What follows is a set of entries. Repeat them exactly, but not their pictures.
---------- Material provided
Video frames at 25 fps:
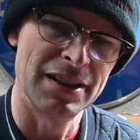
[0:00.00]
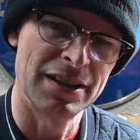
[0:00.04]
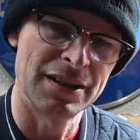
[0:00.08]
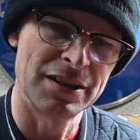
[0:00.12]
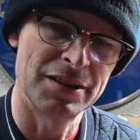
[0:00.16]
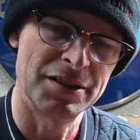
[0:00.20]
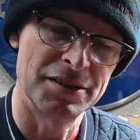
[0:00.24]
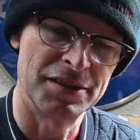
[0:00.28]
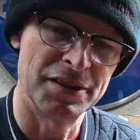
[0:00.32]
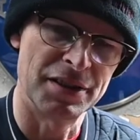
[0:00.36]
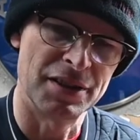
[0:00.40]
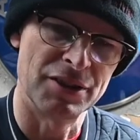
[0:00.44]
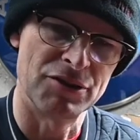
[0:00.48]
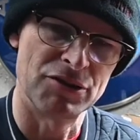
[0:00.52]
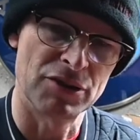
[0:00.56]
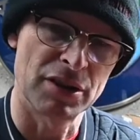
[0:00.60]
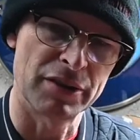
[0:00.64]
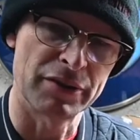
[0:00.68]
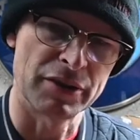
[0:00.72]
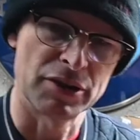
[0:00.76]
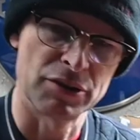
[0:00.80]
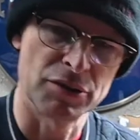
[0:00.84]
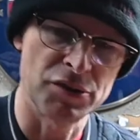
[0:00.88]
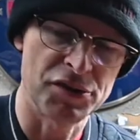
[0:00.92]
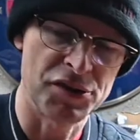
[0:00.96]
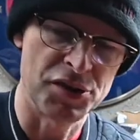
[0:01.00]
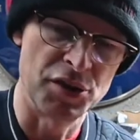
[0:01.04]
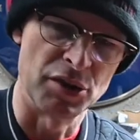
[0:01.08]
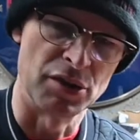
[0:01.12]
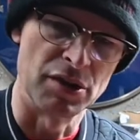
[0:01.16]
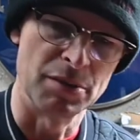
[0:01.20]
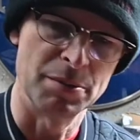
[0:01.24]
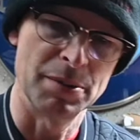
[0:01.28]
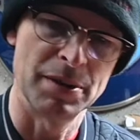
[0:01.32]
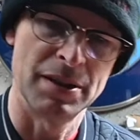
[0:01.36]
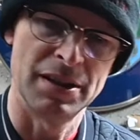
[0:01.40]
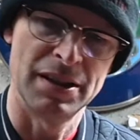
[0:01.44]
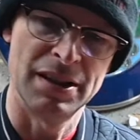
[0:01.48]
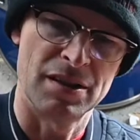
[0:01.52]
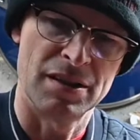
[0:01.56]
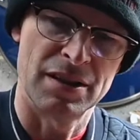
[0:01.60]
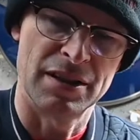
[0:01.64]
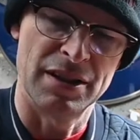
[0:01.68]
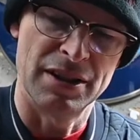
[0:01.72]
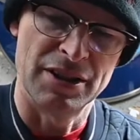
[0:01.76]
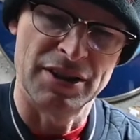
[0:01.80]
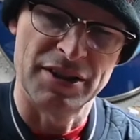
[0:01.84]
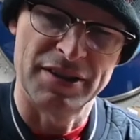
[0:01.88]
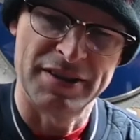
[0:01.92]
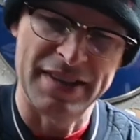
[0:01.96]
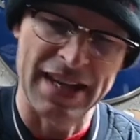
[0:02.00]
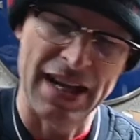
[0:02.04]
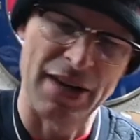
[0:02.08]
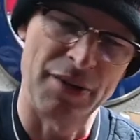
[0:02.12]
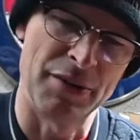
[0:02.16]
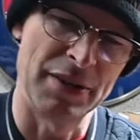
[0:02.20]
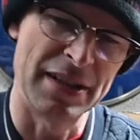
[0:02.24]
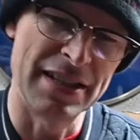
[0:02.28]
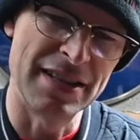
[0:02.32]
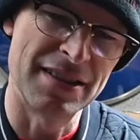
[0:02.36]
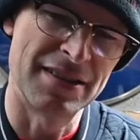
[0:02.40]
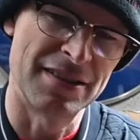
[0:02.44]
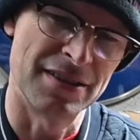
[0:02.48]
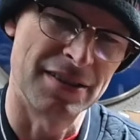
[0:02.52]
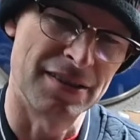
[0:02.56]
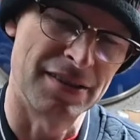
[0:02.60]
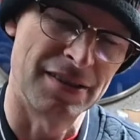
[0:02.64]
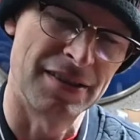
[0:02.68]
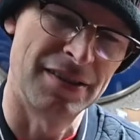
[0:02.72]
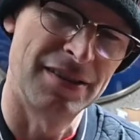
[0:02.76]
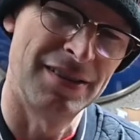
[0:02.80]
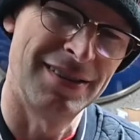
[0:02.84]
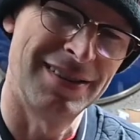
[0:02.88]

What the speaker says: because you could drive across Europe and down into,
--------------------
# Result for this exercise
Video frames at 25 fps:
[0:00.00]
[0:00.04]
[0:00.08]
[0:00.12]
[0:00.16]
[0:00.20]
[0:00.24]
[0:00.28]
[0:00.32]
[0:00.36]
[0:00.40]
[0:00.44]
[0:00.48]
[0:00.52]
[0:00.56]
[0:00.60]
[0:00.64]
[0:00.68]
[0:00.72]
[0:00.76]
[0:00.80]
[0:00.84]
[0:00.88]
[0:00.92]
[0:00.96]
[0:01.00]
[0:01.04]
[0:01.08]
[0:01.12]
[0:01.16]
[0:01.20]
[0:01.24]
[0:01.28]
[0:01.32]
[0:01.36]
[0:01.40]
[0:01.44]
[0:01.48]
[0:01.52]
[0:01.56]
[0:01.60]
[0:01.64]
[0:01.68]
[0:01.72]
[0:01.76]
[0:01.80]
[0:01.84]
[0:01.88]
[0:01.92]
[0:01.96]
[0:02.00]
[0:02.04]
[0:02.08]
[0:02.12]
[0:02.16]
[0:02.20]
[0:02.24]
[0:02.28]
[0:02.32]
[0:02.36]
[0:02.40]
[0:02.44]
[0:02.48]
[0:02.52]
[0:02.56]
[0:02.60]
[0:02.64]
[0:02.68]
[0:02.72]
[0:02.76]
[0:02.80]
[0:02.84]
[0:02.88]

What the speaker says: because you could drive across Europe and down into,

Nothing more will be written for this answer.